In fact, this short break had given Sue and me just enough time to breathe long, ragged sighs of relief and pat each other on the back. “Hey, do we know how to handle kids, or what? After five boys, a little waif like this isn't going to teach us anything. Now we can start to do something with this kid.”

And in truth Mike seemed pliable and defenseless without that magazine-fed mouth of his. He even got to us in a big way
with an artless, revealing little conversation, although at the time, I remember wishing I had never heard it.

He was waiting for the school bus early in the morning, hair brushed, skin clean, dressed in freshly ironed clothes. Pathetically, he still insisted on wearing the tattered name tag from the first day of school, weeks before.

Now he fussed with the tag, read it again, and looked up at me.

“Do you know how I know what my name is?”

I chuckled, “Yeah, it's on the tag.”

“No,” he said in his loud voice, “I know what my name is because my sister told me.”

“Told you.”

“Yep.
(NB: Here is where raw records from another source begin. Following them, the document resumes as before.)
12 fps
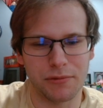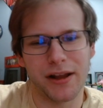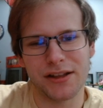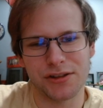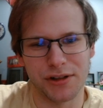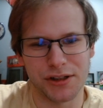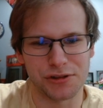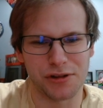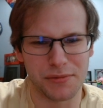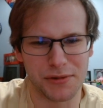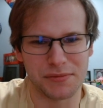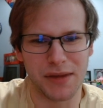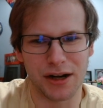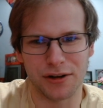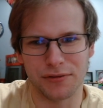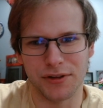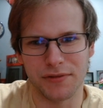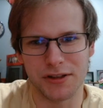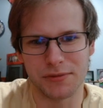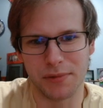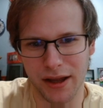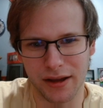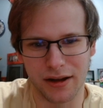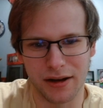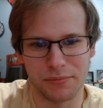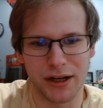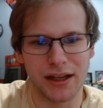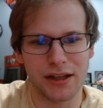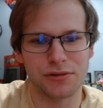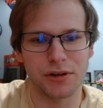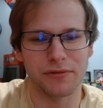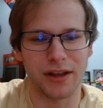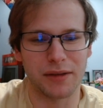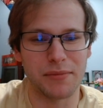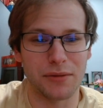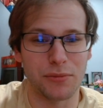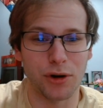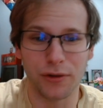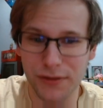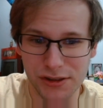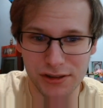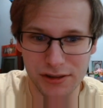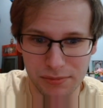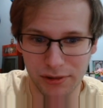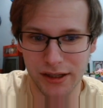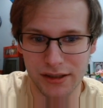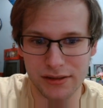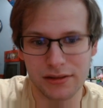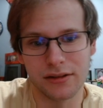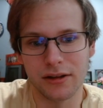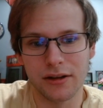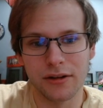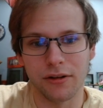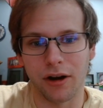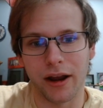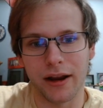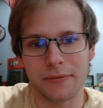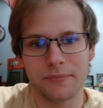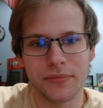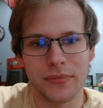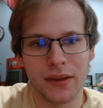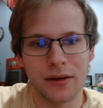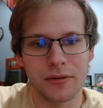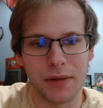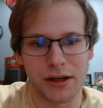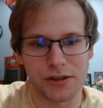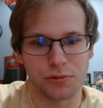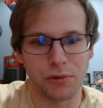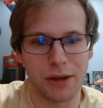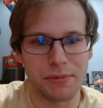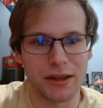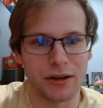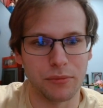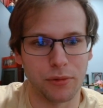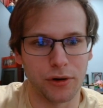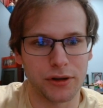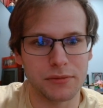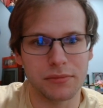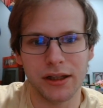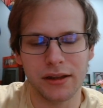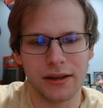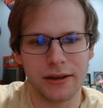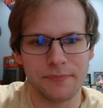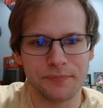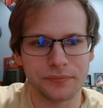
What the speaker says: Well, I guess Creature Swap doesn't matter if you have the Spy on, but it gets rid of, like, Metamorphosis plays, right? By just wiping their board completely.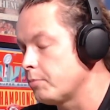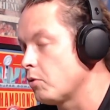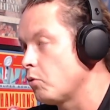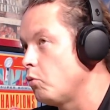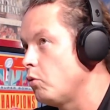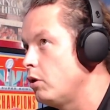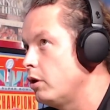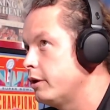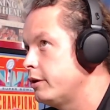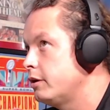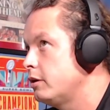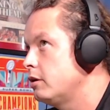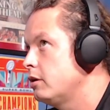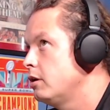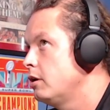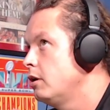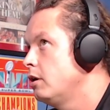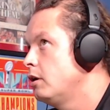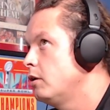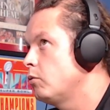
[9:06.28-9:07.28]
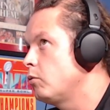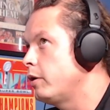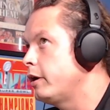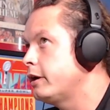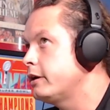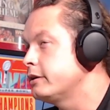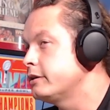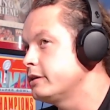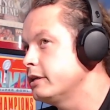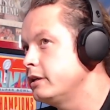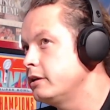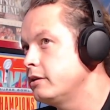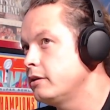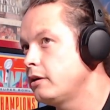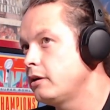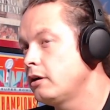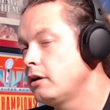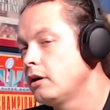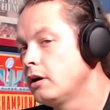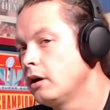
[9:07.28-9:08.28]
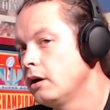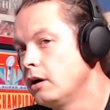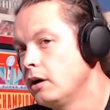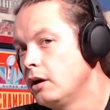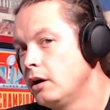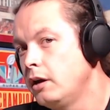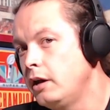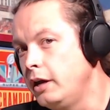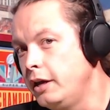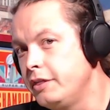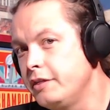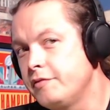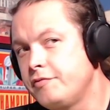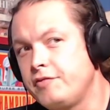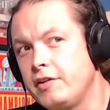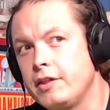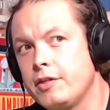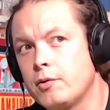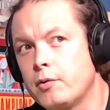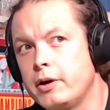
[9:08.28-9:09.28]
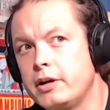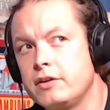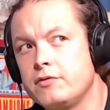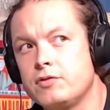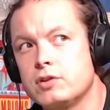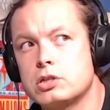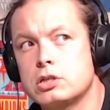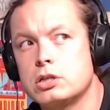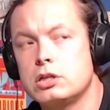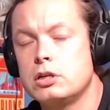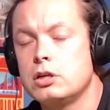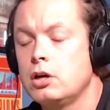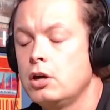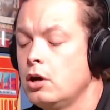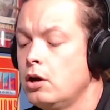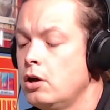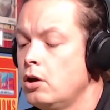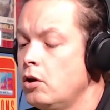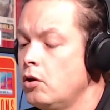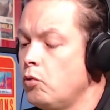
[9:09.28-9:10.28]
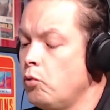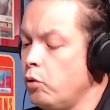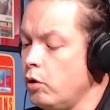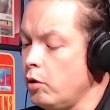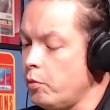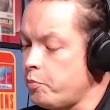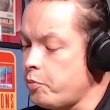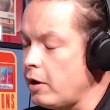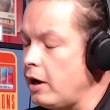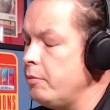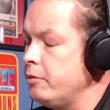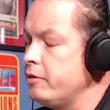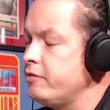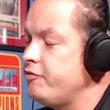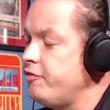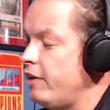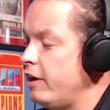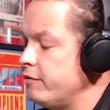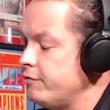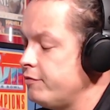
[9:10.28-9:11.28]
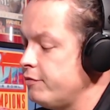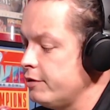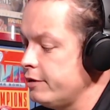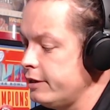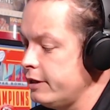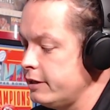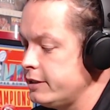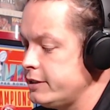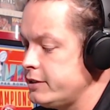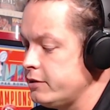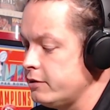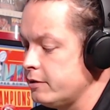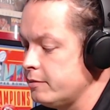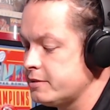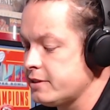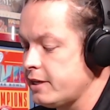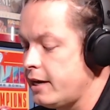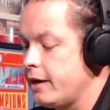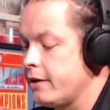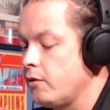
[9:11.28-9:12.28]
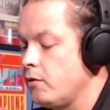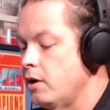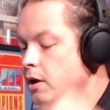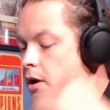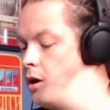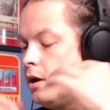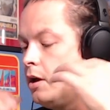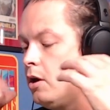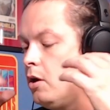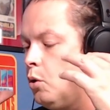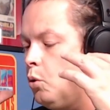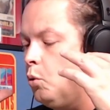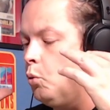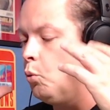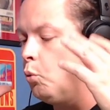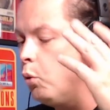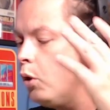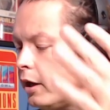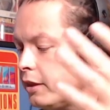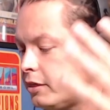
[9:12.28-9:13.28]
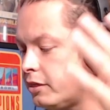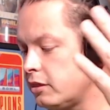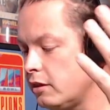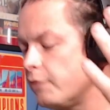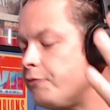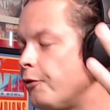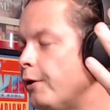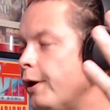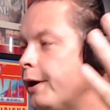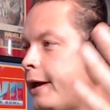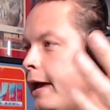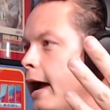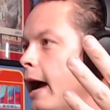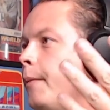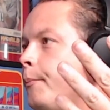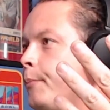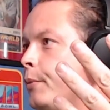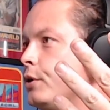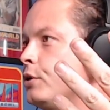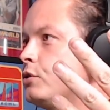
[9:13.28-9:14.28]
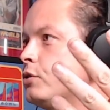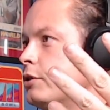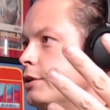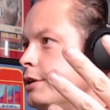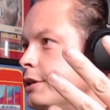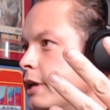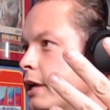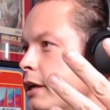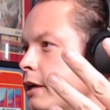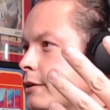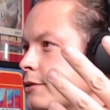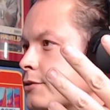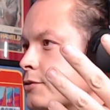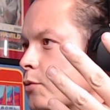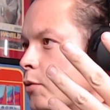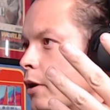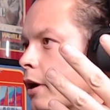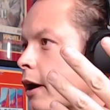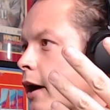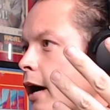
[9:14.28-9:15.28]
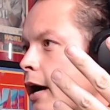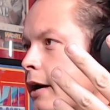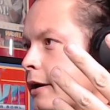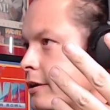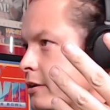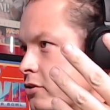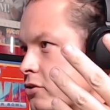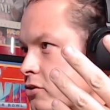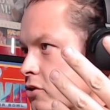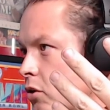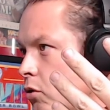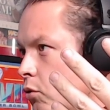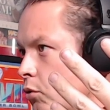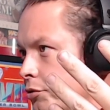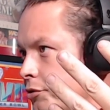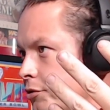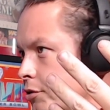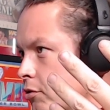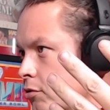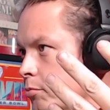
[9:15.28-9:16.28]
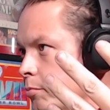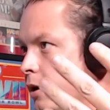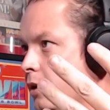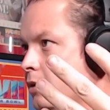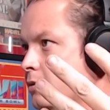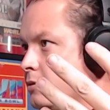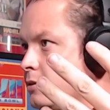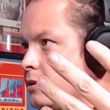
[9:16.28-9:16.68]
1 ring contender in the featherweight division, will probably fight for the interim title. What the fuck happened to the days where a guy can just hold 2 belts?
I remember her shaking me and shaking me and saying, ‘Wake up, Mike; wake up, Mike.' ”

Not understanding, I asked, “Well, did you wake up?”

“Later on I did. In the hospital, I think. I don't remember that good.”

Then the school bus beeped outside and he dashed for the door.

As I watched the bus pull out of the drive, I got very angry. Twelve times in eleven years, a new house, new adults, a new school, new friends, a new life, and it had all started with being shaken out of unconsciousness.

“No wonder,” Sue said when I repeated it to her, “he needs that name tag.”

But today was different. He was much less vulnerable. I could hear it in the edge of his voice.